Dennoch überwiegen im Märchen die positiven Aspekte des Fuchses. Besonders zahlreich sind die Tiermärchen, in denen der Fuchs mit anderen wilden Tieren (besonders dem Wolf) interagiert und seine sprichwörtliche Schläue ausspielt. Die zweite große Gruppe bilden Märchen, in denen der Fuchs neben anderen Tieren als Helfer des Märchenhelden auftritt. Hier steht der Instinkt des Fuchses für das Unbewusste bzw. für die Weisheit, die sich dank des Fuchses für den Märchenhelden erschließt. Seltener sind Märchen, in denen die Potenz des Fuchses im Zentrum steht.
Beispiele
- Der Wolf und der Fuchs (Brüder Grimm). Der Fuchs führt den dummen, gefräßigen Wolf zu einem Bauernhof, wo dieser sich den Bauch voll schlägt und dann vom Bauern erschlagen wird.
- Der Wolf und der Mensch (Brüder Grimm). Der Fuchs zeigt dem Wolf die Welt der Menschen.
- Der goldene Vogel (Brüder Grimm). Ein Königssohn muss im Auftrag seines Vaters eine schwierige Aufgabe lösen (ihm den goldenen Vogel bringen), wobei ihm der Fuchs mehrfach hilft.
- Das Meerhäschen (Brüder Grimm). Eine Königstochter hat versprochen, denjenigen zu heiraten, der drei von ihr gestellte Rätsel löst. Der Fuchs tritt (nach Rabe und Fisch) als Helfer bei dem dritten und schwierigsten Rätsel auf.
- Die Schlange (Basile). Hier tritt der Fuchs als Helfer einer Königstochter auf, doch nimmt die Sache eine überraschende Wendung (es geht nicht gut aus für den Fuchs).
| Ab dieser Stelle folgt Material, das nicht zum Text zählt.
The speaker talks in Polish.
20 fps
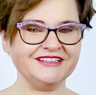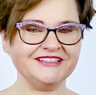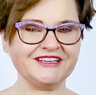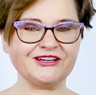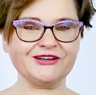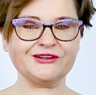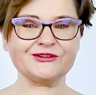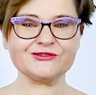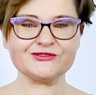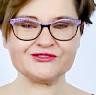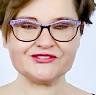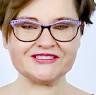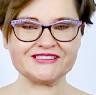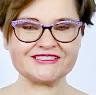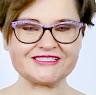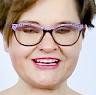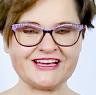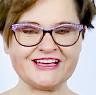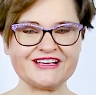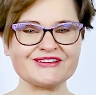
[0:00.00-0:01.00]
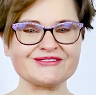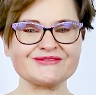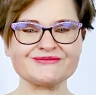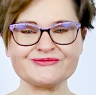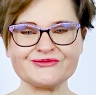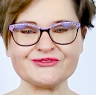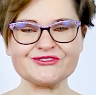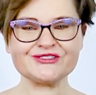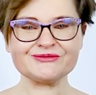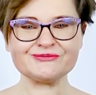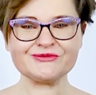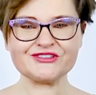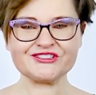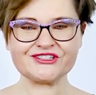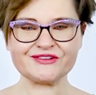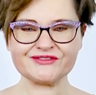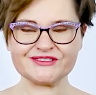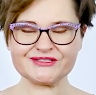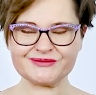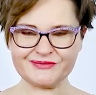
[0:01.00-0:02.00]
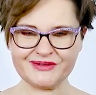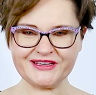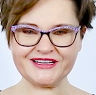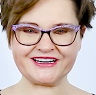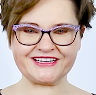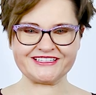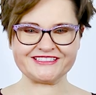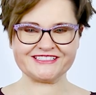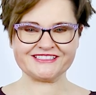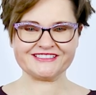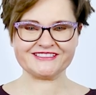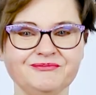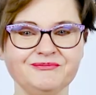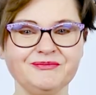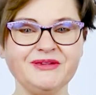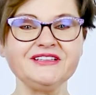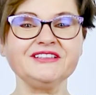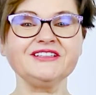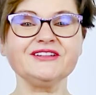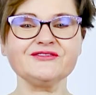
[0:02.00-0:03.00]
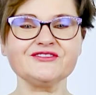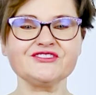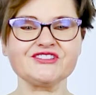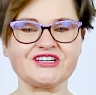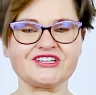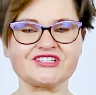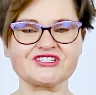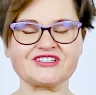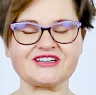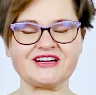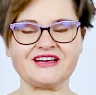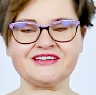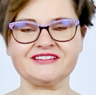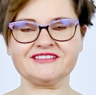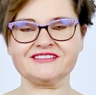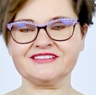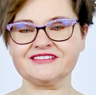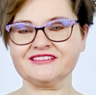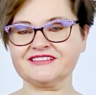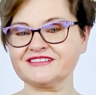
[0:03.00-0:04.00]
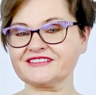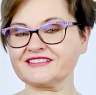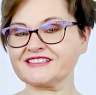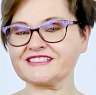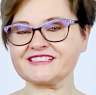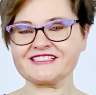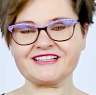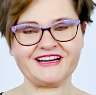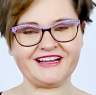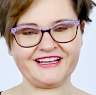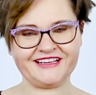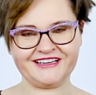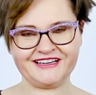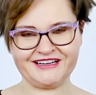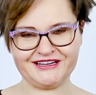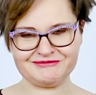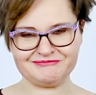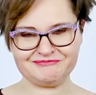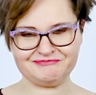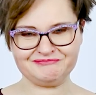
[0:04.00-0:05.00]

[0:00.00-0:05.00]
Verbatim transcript: Jako rodzice musimy się wspierać. Będę wdzięczna za lajka.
- Der Zaunkönig und der Bär (Brüder Grimm). Der Bär beleidigt den Zaunkönig, woraufhin ein Krieg zwischen den großen Vierbeinern und den kleinen, geflügelten Tieren ausbricht. Der Fuchs, der als der schlauste Vierbeiner gilt, wird zum General ernannt. Doch schon bald muss er seinen Schwanz — Symbol seiner Potenz — einziehen.
- Die Hochzeit der Frau Füchsin (Brüder Grimm). Die verwitwete Frau Füchsin will wieder heiraten, doch muss ihr neuer Gemahl mindestens ebenso potent sein, wie der verblichene.
- Der Fuchs und die Gänse sowie Der Fuchs und die Katze (Märchen der Brüder Grimm). In diesen sehr kurzen Tiermärchen wird der »Schlaufuchs« als eine lächerliche Gestalt dargestellt. Im ersten Fall scheitert er an einer Herde Gänse, weil diese erst ihr Gebet zu Ende sprechen wollen, bevor sie sich fressen lassen. Im Märchen mit der Katze wird er von einem Jagdhund geschnappt und muss sich, sein Ĺeben aushauchend, auch noch von der Katze verspotten lassen.